Just as magicians will not reveal their tricks of the trade, it is equally a mastery of illusion that cooks produce what they do based on recipes alone. Somewhere in the mix, there is magic, and that part is up to you.
As someone who turns to existing recipes for self-education, I realize that each culinary creation is a flash in the pan without documentation. In particular I think of my grandmother, who once gave me a "recipe" for the potato leek soup that my father raved about. There were many recipes I wanted from her because they are important pieces of my family history. She wrote down: leeks, potatoes, water, salt, pepper, cream. Boil until cooked, and serve.
It's still a mystery to me. I asked my grandmother, whom I call Tutu, "Tutu, it seems like something is missing - is this really it?" You can add anything you like, she said; taste it. The same went for her salad dressing, which I begged her to let me watch her make until I thought I absorbed it. But it's never quite the same as when she makes it. I can't explain it; she's the key ingredient, the binder.
I may never quite replicate her creations, and I've stopped trying. Cooking, to me, is not about replication. It's about learning to taste your food to tell what to add or dilute; about feeling the consistency with your own hands; about smelling the rising aromas to anticipate the final outcome of flavor.
And yet, to learn, we need basic guidelines to follow. The more you understand the rules, the more you understand how to bend them. That's my favorite element of cooking.

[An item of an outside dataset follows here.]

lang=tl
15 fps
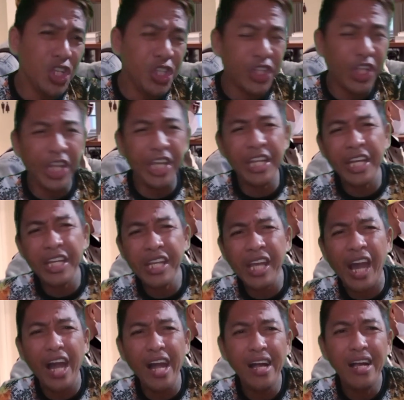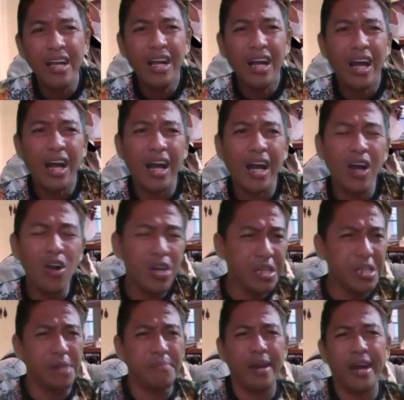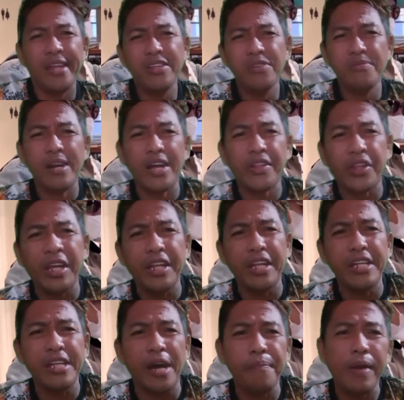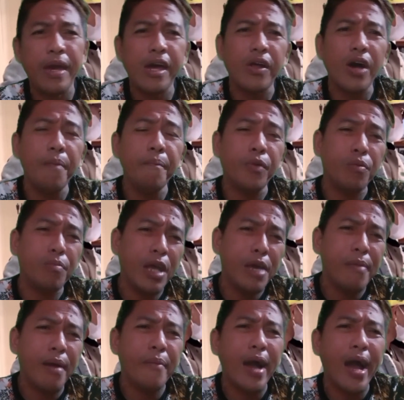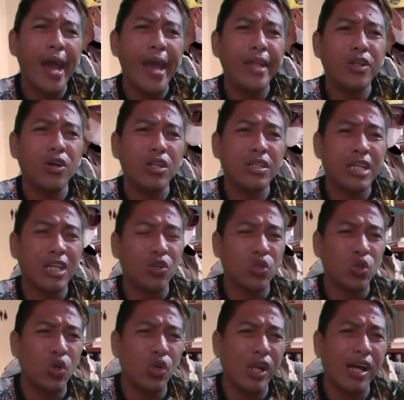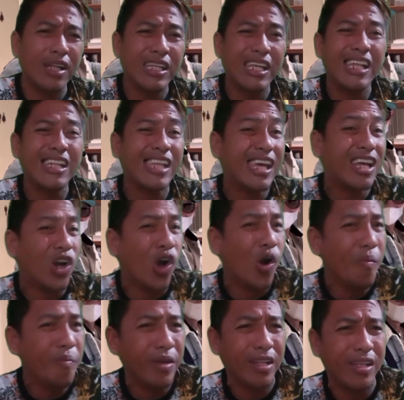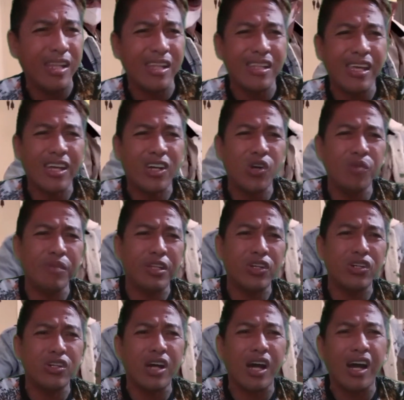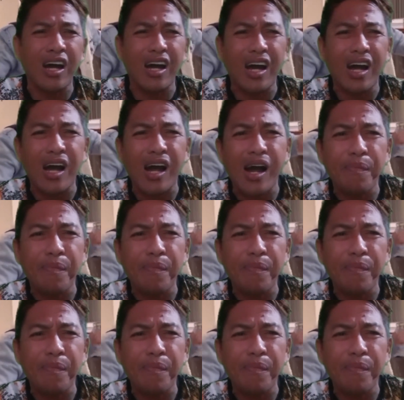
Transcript: training niya uh, okay naman yung mga training niya pero ang problema mga idol sa totoo lang tinitake home eh tinitake home itong uh,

I've been called contrarian. Although that's not really true, I am fascinated by contradictions, oddities and unlikely pairings. I'm not classically trained, but I have learned to cook with my gut and trust that it's right. Crazy maybe, but right.
What I've wound up with are gastronomical golems: buffalo mac 'n' cheese, waffle-battered fried chicken, hot pastrami eggs Benedict. It's a little bit of mechanics, a little bit of magic and a little bit of mad science.

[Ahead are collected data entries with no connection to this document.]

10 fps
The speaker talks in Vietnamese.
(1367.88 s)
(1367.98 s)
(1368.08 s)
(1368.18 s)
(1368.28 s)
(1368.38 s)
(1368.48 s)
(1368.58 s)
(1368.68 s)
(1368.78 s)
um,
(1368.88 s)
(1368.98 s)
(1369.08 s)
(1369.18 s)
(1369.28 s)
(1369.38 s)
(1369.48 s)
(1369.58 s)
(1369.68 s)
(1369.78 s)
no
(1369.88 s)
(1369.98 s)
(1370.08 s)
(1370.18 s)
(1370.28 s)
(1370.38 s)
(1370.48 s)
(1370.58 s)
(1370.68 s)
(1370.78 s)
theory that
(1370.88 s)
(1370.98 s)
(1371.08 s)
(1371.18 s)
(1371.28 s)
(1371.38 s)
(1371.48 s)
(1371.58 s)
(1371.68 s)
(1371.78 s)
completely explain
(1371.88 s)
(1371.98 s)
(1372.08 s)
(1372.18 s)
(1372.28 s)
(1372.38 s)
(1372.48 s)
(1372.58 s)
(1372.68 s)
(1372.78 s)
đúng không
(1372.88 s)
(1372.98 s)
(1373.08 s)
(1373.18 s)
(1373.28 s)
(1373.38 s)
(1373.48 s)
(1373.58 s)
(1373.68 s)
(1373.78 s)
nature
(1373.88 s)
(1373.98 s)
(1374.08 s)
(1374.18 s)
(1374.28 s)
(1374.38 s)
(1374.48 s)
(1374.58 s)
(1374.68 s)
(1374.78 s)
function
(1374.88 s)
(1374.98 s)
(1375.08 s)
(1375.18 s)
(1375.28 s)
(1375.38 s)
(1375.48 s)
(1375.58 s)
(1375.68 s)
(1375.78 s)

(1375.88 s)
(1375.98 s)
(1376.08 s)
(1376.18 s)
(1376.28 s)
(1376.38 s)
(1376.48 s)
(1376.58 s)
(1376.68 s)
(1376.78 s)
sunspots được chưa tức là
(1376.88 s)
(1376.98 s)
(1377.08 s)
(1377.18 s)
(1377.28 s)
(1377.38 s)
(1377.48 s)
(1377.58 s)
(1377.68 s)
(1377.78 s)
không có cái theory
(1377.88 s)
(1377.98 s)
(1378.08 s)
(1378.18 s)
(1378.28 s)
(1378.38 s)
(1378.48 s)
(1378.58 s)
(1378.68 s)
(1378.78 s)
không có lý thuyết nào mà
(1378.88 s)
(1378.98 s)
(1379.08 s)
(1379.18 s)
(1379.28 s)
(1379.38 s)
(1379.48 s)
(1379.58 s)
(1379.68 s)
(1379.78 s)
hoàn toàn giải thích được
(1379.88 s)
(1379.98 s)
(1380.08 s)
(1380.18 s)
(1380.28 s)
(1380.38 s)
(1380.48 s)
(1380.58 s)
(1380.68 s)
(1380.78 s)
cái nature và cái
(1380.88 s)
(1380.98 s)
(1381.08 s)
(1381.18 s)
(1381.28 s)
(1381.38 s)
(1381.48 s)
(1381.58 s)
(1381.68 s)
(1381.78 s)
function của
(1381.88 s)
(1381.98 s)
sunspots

For many of these recipes, I start off conceptually. Take this buffalo mac 'n' cheese. It starts with a wordplay game ("How many ways can I make this 'buffalo'"?), and the ingredients follow.
This is "buffalo" in two senses. I use buffalo mozzarella and buffalo sauce. I've always liked the combination of blue cheese and hot wings, so I decided to make a mac 'n' cheese heavily studded with gorgonzola and bathed in the kicky goodness of homemade buffalo sauce, cooled by buffalo mozzarella and cream cheese. I even found a Buffalo Jack cheese at Woodman's. The Farmers' Market also has some great peppery alternatives.

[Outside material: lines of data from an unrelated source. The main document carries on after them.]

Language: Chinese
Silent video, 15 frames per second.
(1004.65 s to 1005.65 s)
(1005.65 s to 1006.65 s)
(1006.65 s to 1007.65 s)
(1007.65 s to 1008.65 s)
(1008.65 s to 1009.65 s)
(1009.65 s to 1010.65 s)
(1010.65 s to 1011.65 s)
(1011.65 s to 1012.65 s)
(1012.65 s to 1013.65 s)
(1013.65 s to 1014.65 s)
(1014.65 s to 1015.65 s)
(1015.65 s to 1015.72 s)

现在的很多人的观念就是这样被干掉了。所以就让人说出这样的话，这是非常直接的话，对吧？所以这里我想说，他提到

I have to give credit to Brian Becker of Fresco, whose mac 'n' cheese recipe is the best I've had. I used it as a foundation. Taste it and enjoy.
Buffalo Mac 'n' Cheese
- 16 ounces pasta
- 2 cups half-and-half
- 1 egg
- 8 ounces gorgonzola
- 16 ounces cream cheese, softened
- 6 ounces buffalo mozzarella (cube half, cut other half into rounds 1/4" thick)
- 8 ounces buffalo jack, shredded
- salt to taste
- dash paprika and cayenne
Buffalo sauce:
- 1 stick butter, melted
- 1/2 cup Louisiana hot sauce (or more to taste)
Preheat oven to 375 degrees. Parboil pasta (about 4 minutes, not quite al dente). Make buffalo sauce by melting butter in a saucepan and mixing in hot sauce.
In a small bowl, blend cream cheese with about 3/4 of the buffalo sauce. Reserve the rest.
In a separate bowl, beat eggs, stir in half and half, blend in cream cheese mixture. Stir in cubed mozzarella and jack. Combine cheese mixture with pasta in a casserole dish or, preferably, a cast iron skillet. Salt to taste and sprinkle with paprika and cayenne. Spread remaining half of mozzarella (rounds) on pasta and cover with remaining buffalo sauce.
Bake until bubbly and slightly crusted, about 40 min. Serves 4-6.